If I simply install xfce and uninstall gnome (there is overlap between them), will that work? Or do I have to get running on xfce and then remove gnome?
Other than that and the fact that I can't decode the grub entry, it seems ok, painless even. I don't plan heavy use of debian anyhow.
Last edited by business_kid; 11-27-2023 at 11:41 AM.
If you just installed it, why not just reinstall, and select the right desktop in the first place? The slow part of the install is when it downloads the desktop, and you gotta do that anyway even if you do it manually.
Tasksel just appears to install software groups. I unchecked gnome and checked xfce. I got an extra 130 files/packages of stuff that looked like xfce. Apt autoremove removed nothing.
X booting appears to be handled by /etc/X11/Xsession, which is a global type script. I did move /etc/Xsession.d/55gnome-something, and left /etc/Xsession.d/55xfce-something, but that didn't fix it either.
One web search later, I got running on xfce. There's a gearwheel on the login screen offering a choice of window managers, so I selected xfce, booted on that, and ran 'sudo apt remove gnome'
Next boot, my default choice was xfce
Last edited by business_kid; 11-27-2023 at 02:28 PM.
Hrm, thought I remembered tasksel having an uninstall as well - otherwise not sure there's much point; one could just do "apt install task-xfce-desktop" instead.
On that note, you might want to try "apt remove task-gnome-desktop", otherwise, if you installed with "recommended" enabled (which is the default), you might still have a few extra packages that are dependencies of that package but not the gnome package.
Right - will do. I got the subject right - I did need apt arguments. So I'm basically running fine at this stage, except anything I want to do in Debian requires a web search. I didn't realise quite how incompetent I am at this Debian stuff.
I did get Zoom installed in Debian. My PC emerged from it's power supply troubles rebooting once a day randomly (Mid afternoon usually), and rebooting every 5 minutes on Zoom . The main fix for my issues was to reset & clear the BIOS. Zoom in Slackware reboots every 5 minutes. I tried Zoom in Windows 11 - reboots after 5 minutes . Now I'll try Debian. Debian isn't on my nvme, but is on a spinning rust drive.
That command removed 144 packages, vs. hardly anything for 'sudo apt remove gnome.' Kind of unintuitive, obtuse, scary, but efficient.

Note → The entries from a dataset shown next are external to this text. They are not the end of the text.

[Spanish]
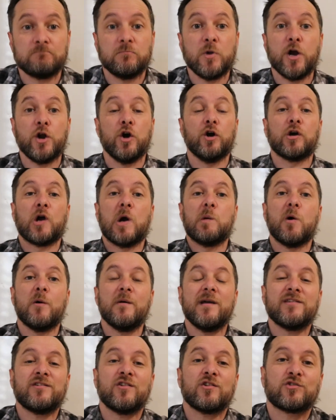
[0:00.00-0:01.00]
Bueno, como
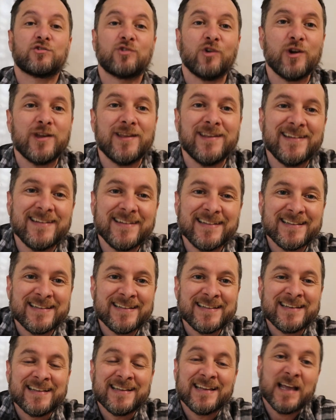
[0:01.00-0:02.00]
veis yo estoy
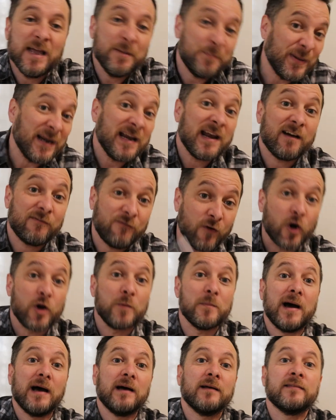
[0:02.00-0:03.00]
en plena
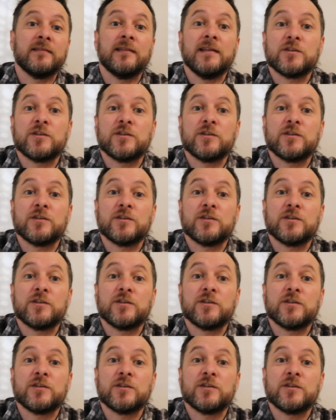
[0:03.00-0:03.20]
forma,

What's more, running Zoom on Debian breaks the 5 minute barrier. That makes no sense really. But when I say that Slackware and Windows 11 are on an nvme, and Debian is on spinning rust, it certainly gives me a new approach. As I'm now able to run with the nvme unmounted, I can let smartctl loose on it. It also means I'm stuck on spinning rust until the next random reboot. Mind you, rebooting once a day randomly makes no sense, neither does reboots every 5 minutes under Zoom. But Zoom itself makes no sense; it's just something we have to use.
Last edited by business_kid; 11-28-2023 at 09:13 AM.